* _Data records_
......
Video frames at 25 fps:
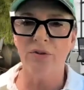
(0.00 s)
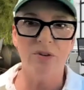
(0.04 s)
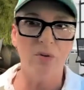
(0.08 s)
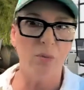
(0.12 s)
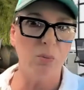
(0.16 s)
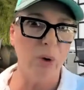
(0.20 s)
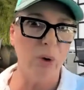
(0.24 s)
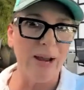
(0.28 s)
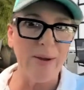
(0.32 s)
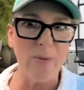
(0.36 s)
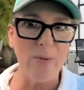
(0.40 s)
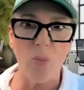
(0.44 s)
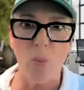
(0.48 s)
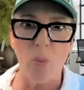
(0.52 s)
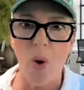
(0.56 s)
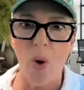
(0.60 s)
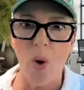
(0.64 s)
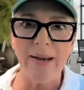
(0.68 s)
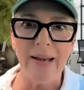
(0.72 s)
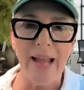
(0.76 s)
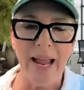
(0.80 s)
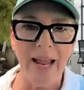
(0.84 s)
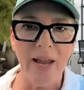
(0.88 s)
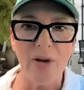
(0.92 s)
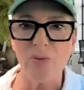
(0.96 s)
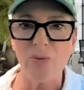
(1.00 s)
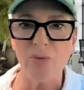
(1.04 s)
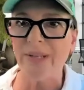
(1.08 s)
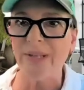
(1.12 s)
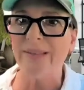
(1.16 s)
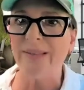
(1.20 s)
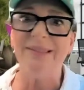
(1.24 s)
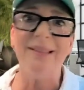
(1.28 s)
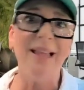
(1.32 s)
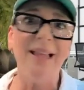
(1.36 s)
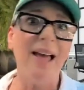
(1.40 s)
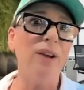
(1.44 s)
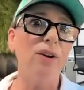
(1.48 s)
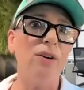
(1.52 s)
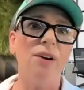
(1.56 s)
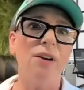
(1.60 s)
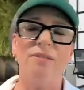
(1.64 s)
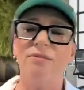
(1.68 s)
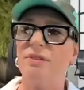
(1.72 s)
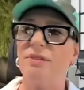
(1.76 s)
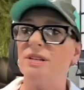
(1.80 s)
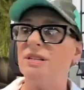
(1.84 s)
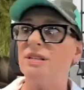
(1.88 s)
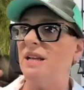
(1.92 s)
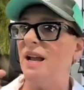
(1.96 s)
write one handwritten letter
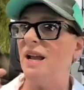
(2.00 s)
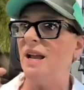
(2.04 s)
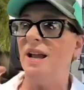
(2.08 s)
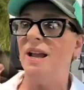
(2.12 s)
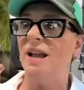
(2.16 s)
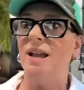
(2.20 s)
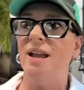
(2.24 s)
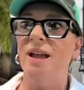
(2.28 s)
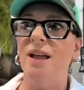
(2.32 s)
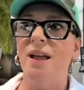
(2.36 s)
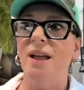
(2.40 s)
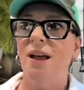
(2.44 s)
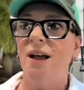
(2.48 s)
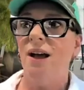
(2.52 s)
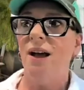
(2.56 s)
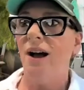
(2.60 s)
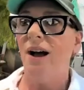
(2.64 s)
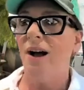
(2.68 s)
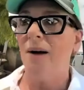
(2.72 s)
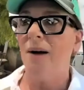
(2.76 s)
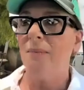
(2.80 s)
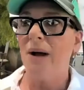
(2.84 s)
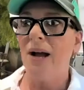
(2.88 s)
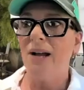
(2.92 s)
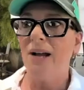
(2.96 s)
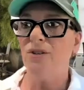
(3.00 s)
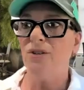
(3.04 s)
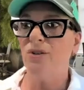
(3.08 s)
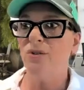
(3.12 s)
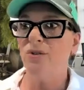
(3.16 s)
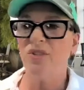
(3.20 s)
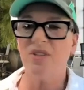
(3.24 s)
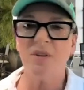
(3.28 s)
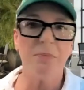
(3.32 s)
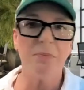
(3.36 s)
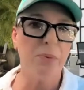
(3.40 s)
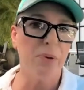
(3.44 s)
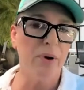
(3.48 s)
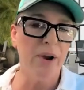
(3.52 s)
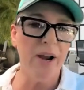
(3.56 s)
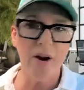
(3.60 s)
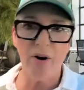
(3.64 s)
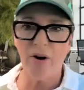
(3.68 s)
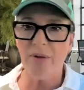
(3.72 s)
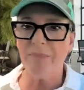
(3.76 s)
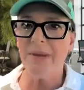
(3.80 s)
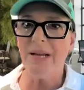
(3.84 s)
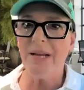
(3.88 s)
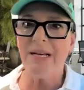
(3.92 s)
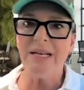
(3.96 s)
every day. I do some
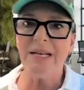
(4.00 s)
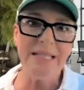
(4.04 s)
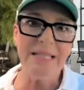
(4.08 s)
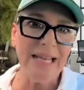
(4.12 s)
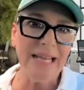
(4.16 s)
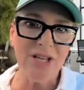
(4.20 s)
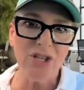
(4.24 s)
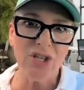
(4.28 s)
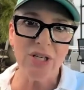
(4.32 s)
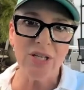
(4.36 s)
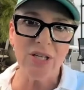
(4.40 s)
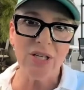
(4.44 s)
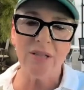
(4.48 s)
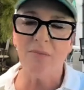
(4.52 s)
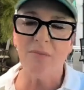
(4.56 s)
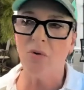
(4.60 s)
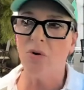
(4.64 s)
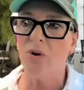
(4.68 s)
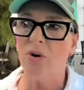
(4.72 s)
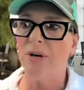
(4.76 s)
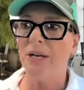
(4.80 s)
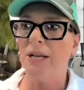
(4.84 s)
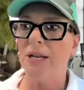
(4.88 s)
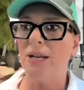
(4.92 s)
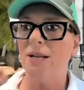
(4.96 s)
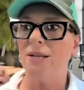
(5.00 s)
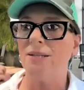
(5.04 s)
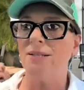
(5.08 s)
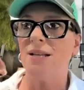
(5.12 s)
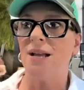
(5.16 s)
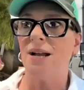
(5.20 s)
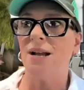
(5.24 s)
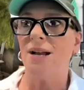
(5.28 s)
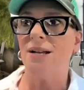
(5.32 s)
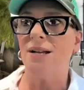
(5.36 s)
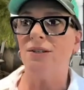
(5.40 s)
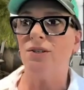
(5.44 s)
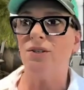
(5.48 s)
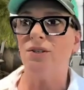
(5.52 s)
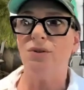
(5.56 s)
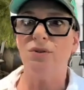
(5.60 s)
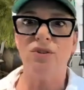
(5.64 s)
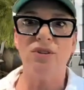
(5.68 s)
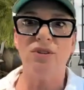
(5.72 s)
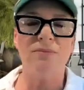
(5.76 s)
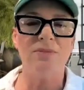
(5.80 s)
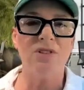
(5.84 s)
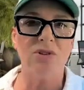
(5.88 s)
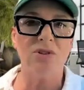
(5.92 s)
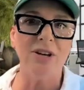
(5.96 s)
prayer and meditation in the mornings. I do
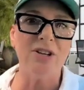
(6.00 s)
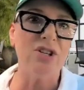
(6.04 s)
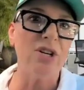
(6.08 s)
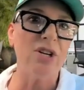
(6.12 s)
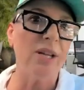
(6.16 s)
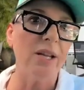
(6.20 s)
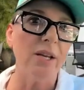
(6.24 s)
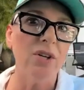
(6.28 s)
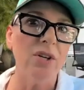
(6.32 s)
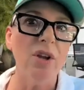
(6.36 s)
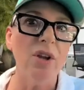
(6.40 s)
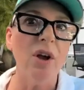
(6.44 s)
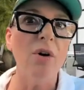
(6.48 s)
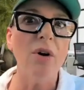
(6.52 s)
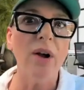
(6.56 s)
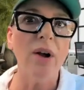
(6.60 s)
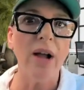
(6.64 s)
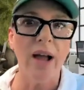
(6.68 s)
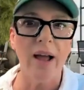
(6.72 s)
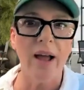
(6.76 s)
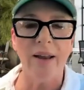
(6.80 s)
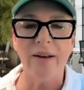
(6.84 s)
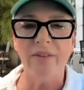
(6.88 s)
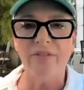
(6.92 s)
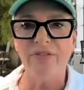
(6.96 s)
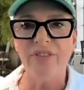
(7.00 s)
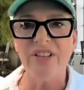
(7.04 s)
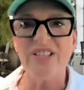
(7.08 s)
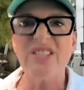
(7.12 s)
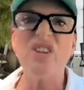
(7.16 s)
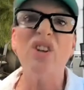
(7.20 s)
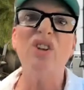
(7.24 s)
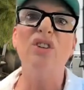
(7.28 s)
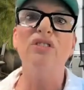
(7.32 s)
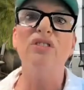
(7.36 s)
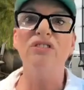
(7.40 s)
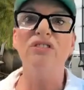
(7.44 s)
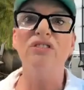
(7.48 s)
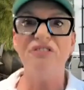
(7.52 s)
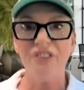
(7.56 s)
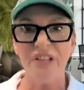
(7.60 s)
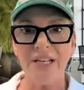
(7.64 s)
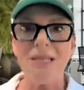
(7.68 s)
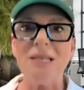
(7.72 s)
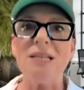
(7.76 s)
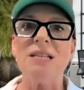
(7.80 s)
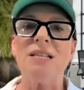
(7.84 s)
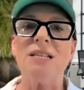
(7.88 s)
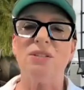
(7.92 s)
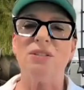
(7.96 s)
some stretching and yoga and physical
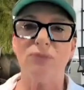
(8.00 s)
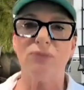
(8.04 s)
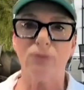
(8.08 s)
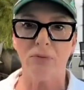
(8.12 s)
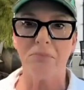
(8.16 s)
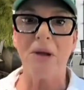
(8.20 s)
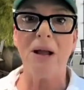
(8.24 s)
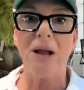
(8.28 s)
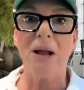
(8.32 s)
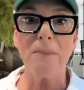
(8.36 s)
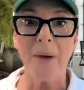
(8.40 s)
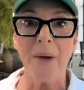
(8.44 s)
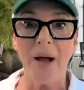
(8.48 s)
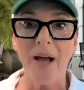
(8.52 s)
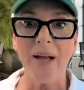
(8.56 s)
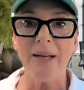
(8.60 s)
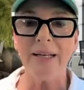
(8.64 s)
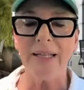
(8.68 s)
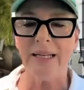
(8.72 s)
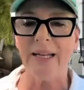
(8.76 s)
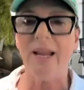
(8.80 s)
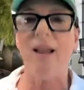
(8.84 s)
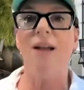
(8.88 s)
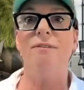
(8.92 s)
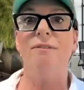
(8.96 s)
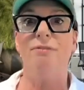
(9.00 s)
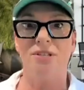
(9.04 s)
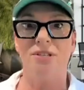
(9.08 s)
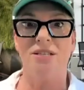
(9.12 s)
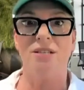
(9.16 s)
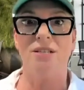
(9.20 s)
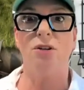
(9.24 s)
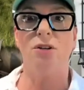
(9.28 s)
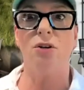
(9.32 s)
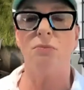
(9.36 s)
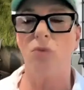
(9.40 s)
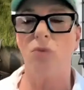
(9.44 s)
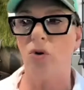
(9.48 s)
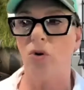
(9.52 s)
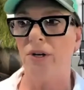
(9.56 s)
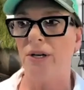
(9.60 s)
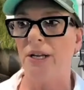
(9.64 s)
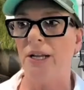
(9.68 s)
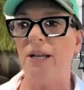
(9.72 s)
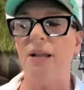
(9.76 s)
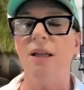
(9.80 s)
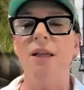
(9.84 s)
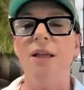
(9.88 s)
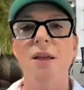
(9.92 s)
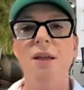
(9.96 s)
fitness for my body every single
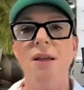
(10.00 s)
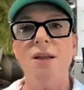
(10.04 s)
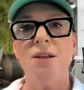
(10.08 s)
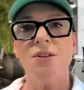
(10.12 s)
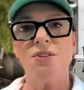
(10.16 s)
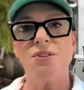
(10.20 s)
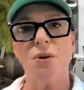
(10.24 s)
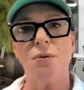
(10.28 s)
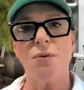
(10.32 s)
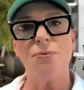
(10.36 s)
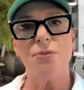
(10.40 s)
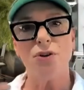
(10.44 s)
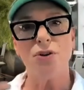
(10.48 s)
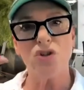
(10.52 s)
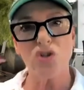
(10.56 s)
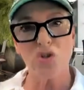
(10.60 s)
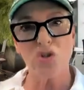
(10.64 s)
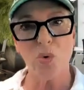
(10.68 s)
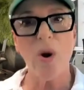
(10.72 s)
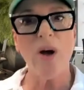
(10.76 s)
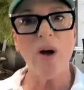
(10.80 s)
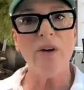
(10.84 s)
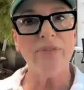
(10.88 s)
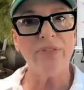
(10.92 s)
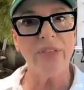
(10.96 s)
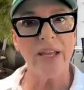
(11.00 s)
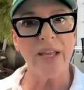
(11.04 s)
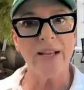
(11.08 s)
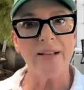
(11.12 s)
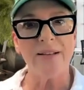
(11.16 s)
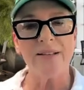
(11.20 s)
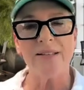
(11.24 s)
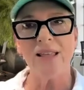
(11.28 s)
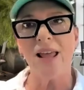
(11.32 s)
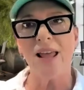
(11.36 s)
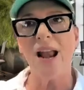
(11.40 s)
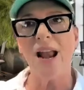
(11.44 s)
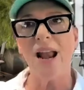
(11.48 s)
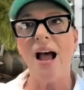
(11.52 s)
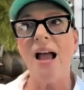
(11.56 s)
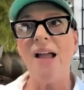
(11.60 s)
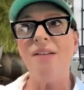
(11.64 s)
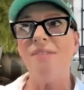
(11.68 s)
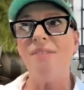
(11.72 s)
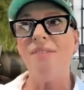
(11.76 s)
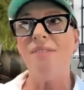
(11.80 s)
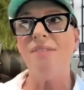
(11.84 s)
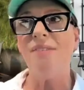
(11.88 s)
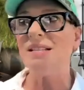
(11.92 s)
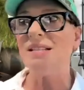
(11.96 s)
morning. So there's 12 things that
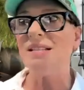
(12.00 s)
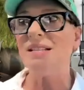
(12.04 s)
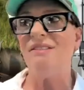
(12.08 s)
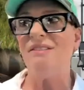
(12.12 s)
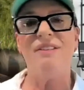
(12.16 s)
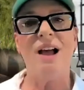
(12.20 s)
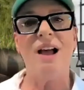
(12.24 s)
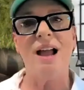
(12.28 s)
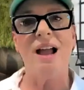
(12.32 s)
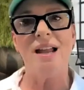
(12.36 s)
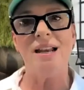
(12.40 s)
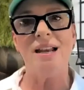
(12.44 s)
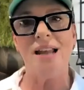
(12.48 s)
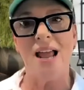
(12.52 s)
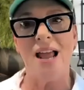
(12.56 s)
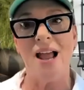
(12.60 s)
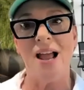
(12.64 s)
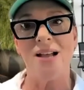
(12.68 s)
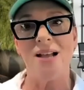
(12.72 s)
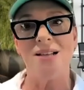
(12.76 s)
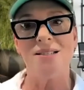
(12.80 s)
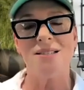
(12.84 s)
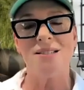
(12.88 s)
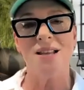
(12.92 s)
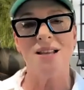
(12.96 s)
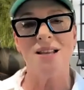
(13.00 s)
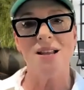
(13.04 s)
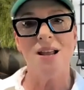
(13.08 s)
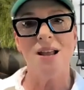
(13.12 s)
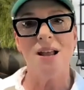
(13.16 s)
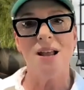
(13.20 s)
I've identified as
......
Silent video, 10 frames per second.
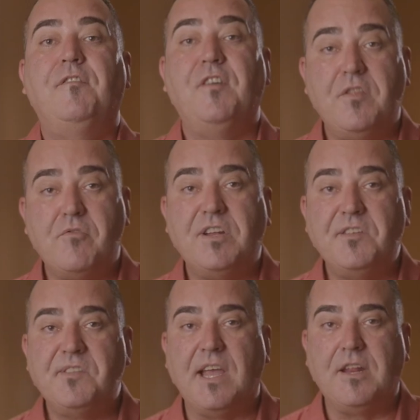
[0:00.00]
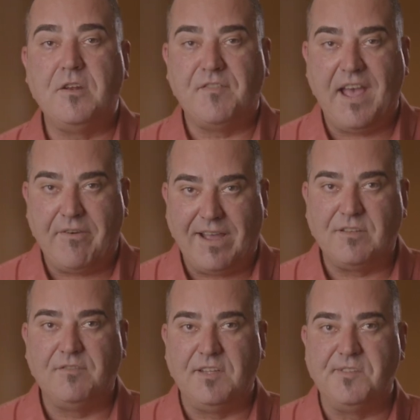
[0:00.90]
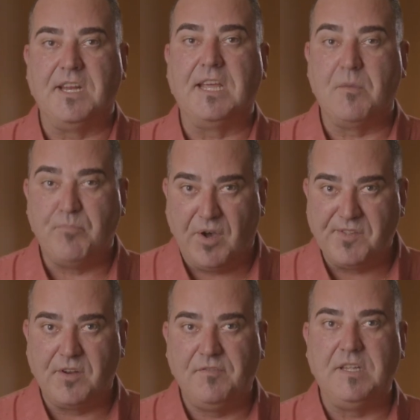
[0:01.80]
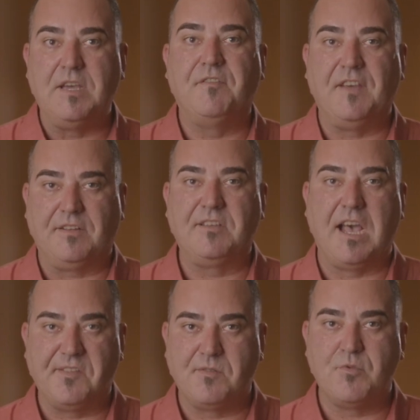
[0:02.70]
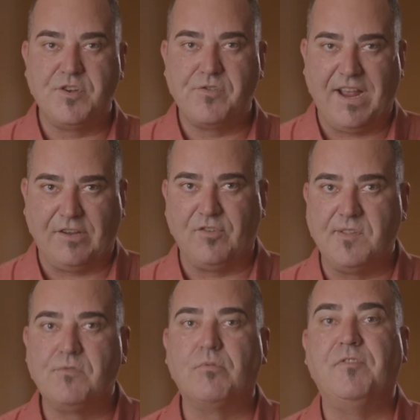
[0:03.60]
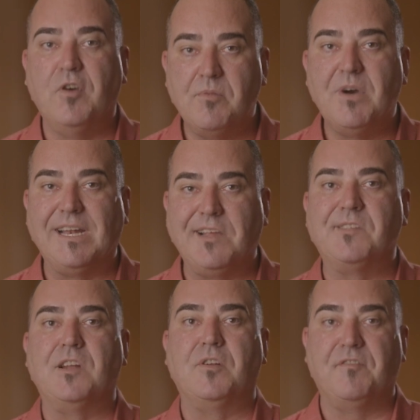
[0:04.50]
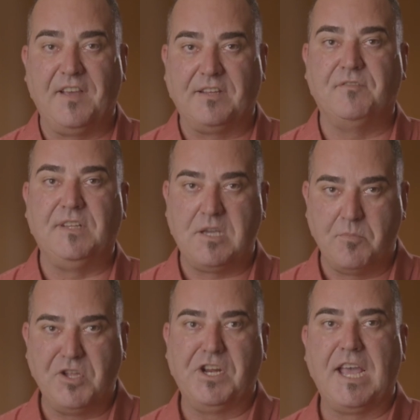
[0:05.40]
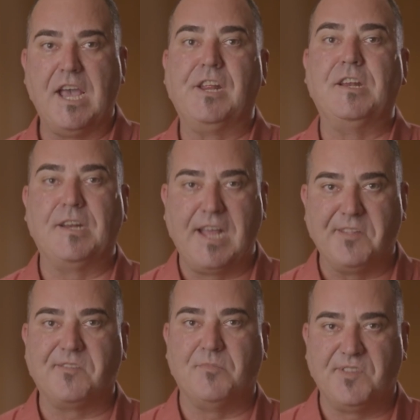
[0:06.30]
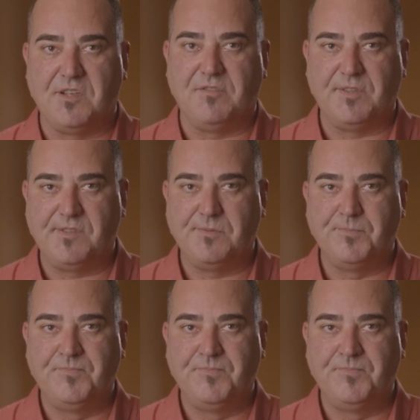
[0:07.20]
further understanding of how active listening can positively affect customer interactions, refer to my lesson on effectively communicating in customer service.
......
* _Task statement_
Say how many lines in the listing include the word "frames", giving nothing but the number.

* _Exercise result_
2